ExecutorService fixedExecutor = Executors.newFixedThreadPool(3,
new CustomThreadFactory("custom", new AlertExceptionHandler()));
ExecutorService singleExecutor = Executors.newSingleThreadExecutor();
ThreadPoolExecutor customThreadPool = new ThreadPoolExecutor(0, 3,
0L, TimeUnit.MILLISECONDS,
new LinkedBlockingQueue<>(),
new CustomThreadFactory("custom", new AlertExceptionHandler()));
The snippet above shows several options on how to create a queue with a worker thread pool. You might be asking, "Where is the producer part of our application?" Producers are threads putting tasks into the executor-service, and they might be threads belonging RabbitMQ Client, HTTP Server, etc.

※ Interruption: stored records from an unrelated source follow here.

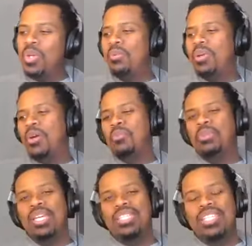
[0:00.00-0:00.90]
They want to go
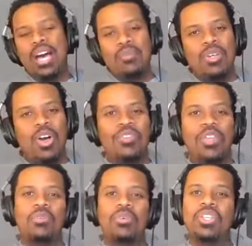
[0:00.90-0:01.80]
play top golf. They
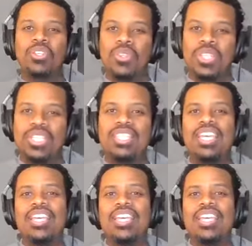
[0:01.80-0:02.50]
want to do this.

Always be aware of the queue you about to use inside the executor-service, as it influences your application's behavior the way we discussed above in "Bounded or Unbounded?" section.
Do I Need to Solve Any Problems with The Visibility of My Shared Objects in A Queue?
You are about to access an object living in shared memory by multiple threads: producer's thread creates the object and a consumer wants to access its fields. This is a typical example of a problem with visibility. If this situation wouldn't be handled you could see an object with partially initiated properties, null reference of the object itself, incomplete collections, etc. in consumer code.
However, it's not this case because we are using internally a queue from the package java.util.concurrent. All data structures from this package ensure that the values passing through are fully visible to threads consuming from them.